American Journal of Medicine and Medical Sciences

p-ISSN: 2165-901X    e-ISSN: 2165-9036

2023;  13(2): 103-106

doi:10.5923/j.ajmms.20231302.16

Received: Jan. 7, 2023; Accepted: Feb. 1, 2023; Published: Feb. 15, 2023

 

Clinical and Laboratory Examinations of Nsaids -Gastropathy in Patients with Rheumatoid Arthritis

G. C. Khamidova1, G. Z. Shodikulova2

1Urgench Branch of the Tashkent Medical Academy, Republic of Uzbekistan

2Samarkand State Medical Institute, Republic of Uzbekistan

Correspondence to: G. Z. Shodikulova, Samarkand State Medical Institute, Republic of Uzbekistan.

Email:

Copyright © 2023 The Author(s). Published by Scientific & Academic Publishing.

This work is licensed under the Creative Commons Attribution International License (CC BY).
http://creativecommons.org/licenses/by/4.0/

Abstract

This article records clinical and laboratory data in patients with gastropathy rheumatoid arthritis caused by nonsteroidal anti-inflammatory drugs. In addition to the above, the use of nonsteroidal anti-inflammatory drugs leads to serious gastrointestinal ailments. The clinical picture of EGDS is erosive and ulcerative wounds in the gastroduodenal zone. It is possible to reduce the frequency of the above complications by prescribing safer selective NSAIDs and gastroprotectors.

Keywords: Pain syndrome, Gastroprotectors, Gastrointestinal tract, Ulcerative lesions of the gastric mucosa, Study of biopsy specimens of the gastric mucosa

Cite this paper: G. C. Khamidova, G. Z. Shodikulova, Clinical and Laboratory Examinations of Nsaids -Gastropathy in Patients with Rheumatoid Arthritis, American Journal of Medicine and Medical Sciences, Vol. 13 No. 2, 2023, pp. 103-106. doi: 10.5923/j.ajmms.20231302.16.

1. Relevance

NSAID belongs to the class of medicines that have a wide range of use in clinical practice. [6]. The field of application includes various pathological conditions accompanied by fever. [2]. Long-term use of NSAID at high doses is often found in rheumatology practice. This pathology is especially common in elderly ulcerative patients. [5]. The pathology is often the cause of death of patients with rheumatoid arthritis [3]. Early diagnosis, treatment and prevention of gastropathy induced by nonsteroidal anti-inflammatory drugs (NSAIDs) is one of the urgent problems, the importance of which is determined by the frequent development of this pathology that occurs with this complication, primarily gastric bleeding, in some cases with a fatal outcome [1,4]. In this regard, NSAID-induced gastropathy is often the main reason for discontinuation of therapy and prescribing medications aimed at treating gastropathy [6]. The purpose of our study was to evaluate the efficacy, tolerability and safety of the use of the Etoricoxib at a dosage of 90 mg once a day after meals for 4 weeks for the treatment of rheumatoid arthritis in patients with concomitant erosive and ulcerative lesions of the upper gastrointestinal tract in remission/moderate exacerbation against the background of prophylactic therapy with the pantap (pantaprazole) at a dosage of 20 mg 2 times a day with a comparison with the drug diclofenac.

2. Materials and Methods

101 patients were examined, who had a reliable diagnosis of RA, of an average degree of activity.
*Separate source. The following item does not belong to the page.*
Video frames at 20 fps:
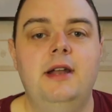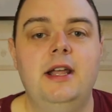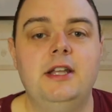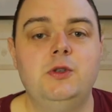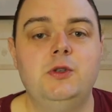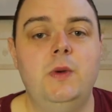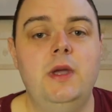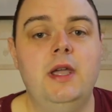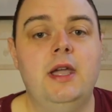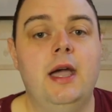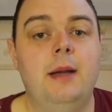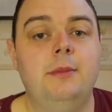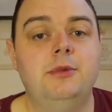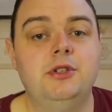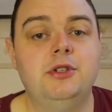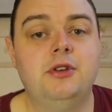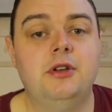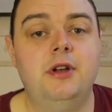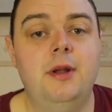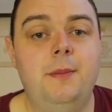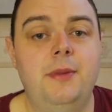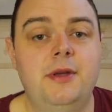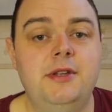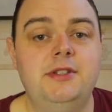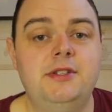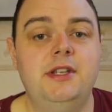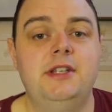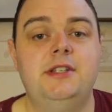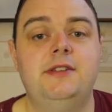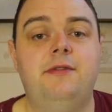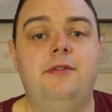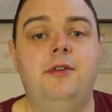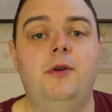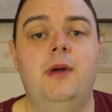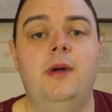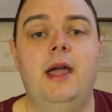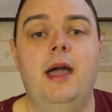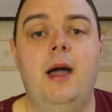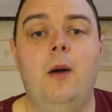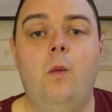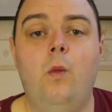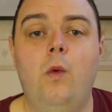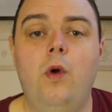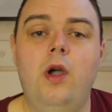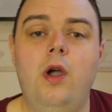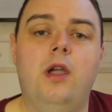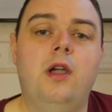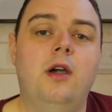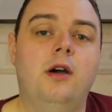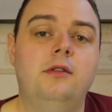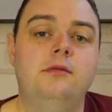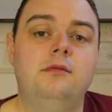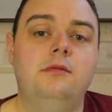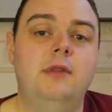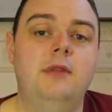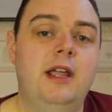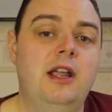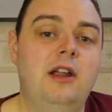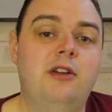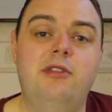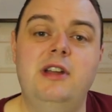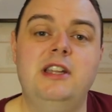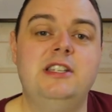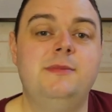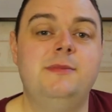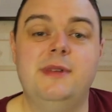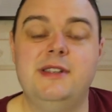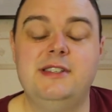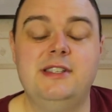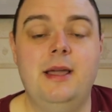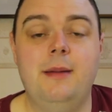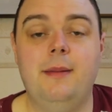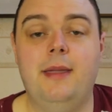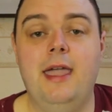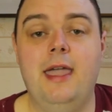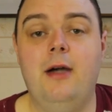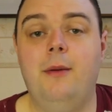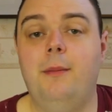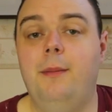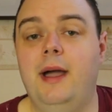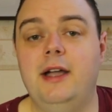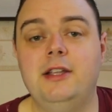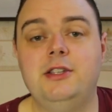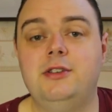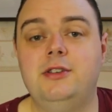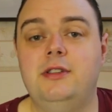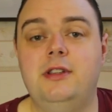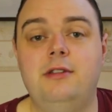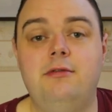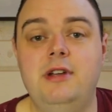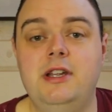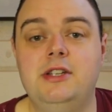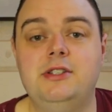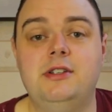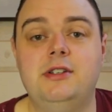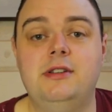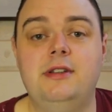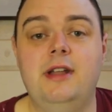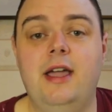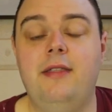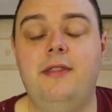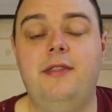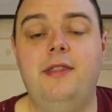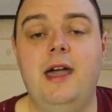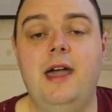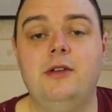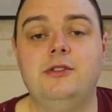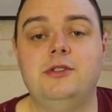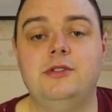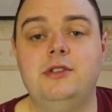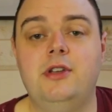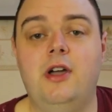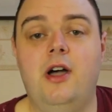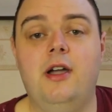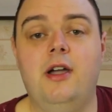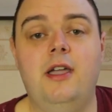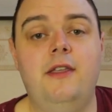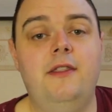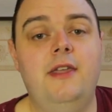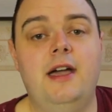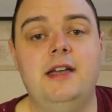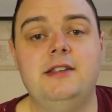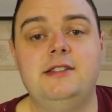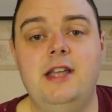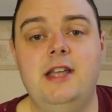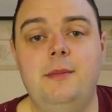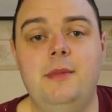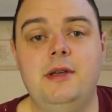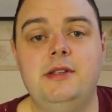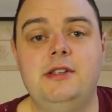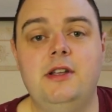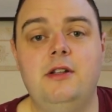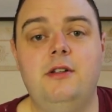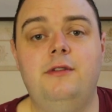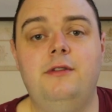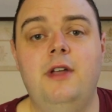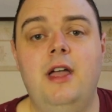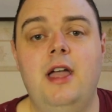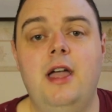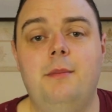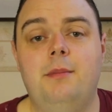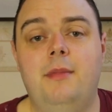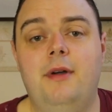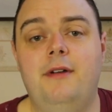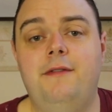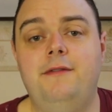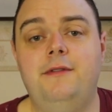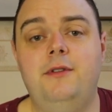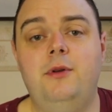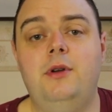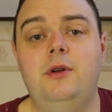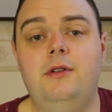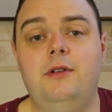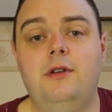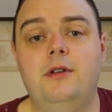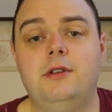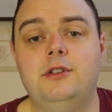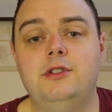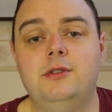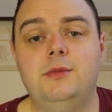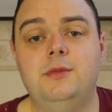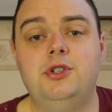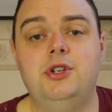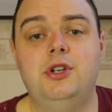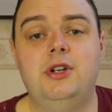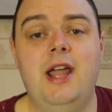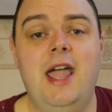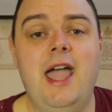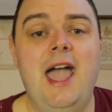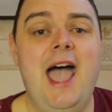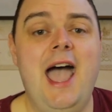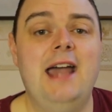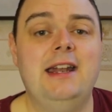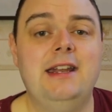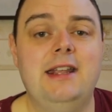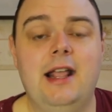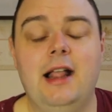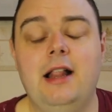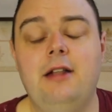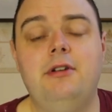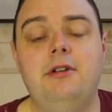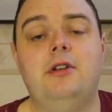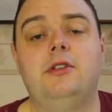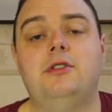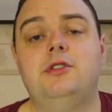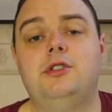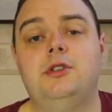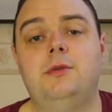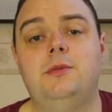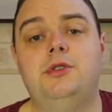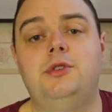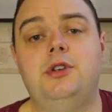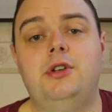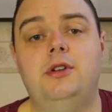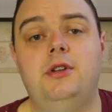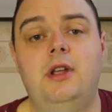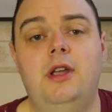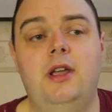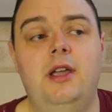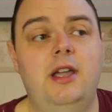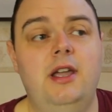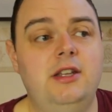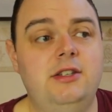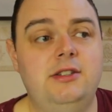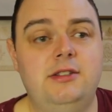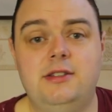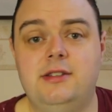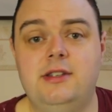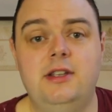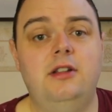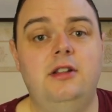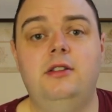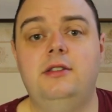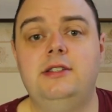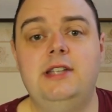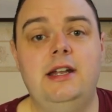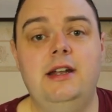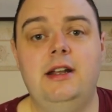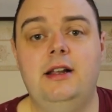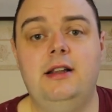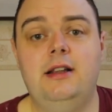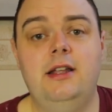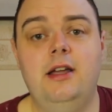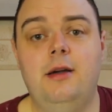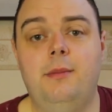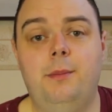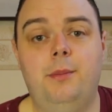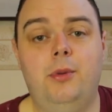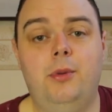Next week, I'm just going to persist through it and work on increasing my step count back to the recent 9,000 target that I set myself. My fluid consumption and calorie consumption is still technically on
The patients were of middle age (41+15, 8 years). Pathology of the gastrointestinal tract was detected by a thorough clinical examination. Of the 101 patients who were under observation, 76 women and 25 men with RA were treated, of which 41 (23.6%) with EFGDS at the first stage of the study, NSAID-gastropathy was detected. The comparison group consisted of 40 patients taking non-selective NSAIDs (diclofenac 150 mg/day) and 20 patients taking selective NSAIDs (etoricoxib -90 mg/day) without the development of gastropathy. The control group consisted of 15 practically healthy individuals. All patients underwent endoscopic examination.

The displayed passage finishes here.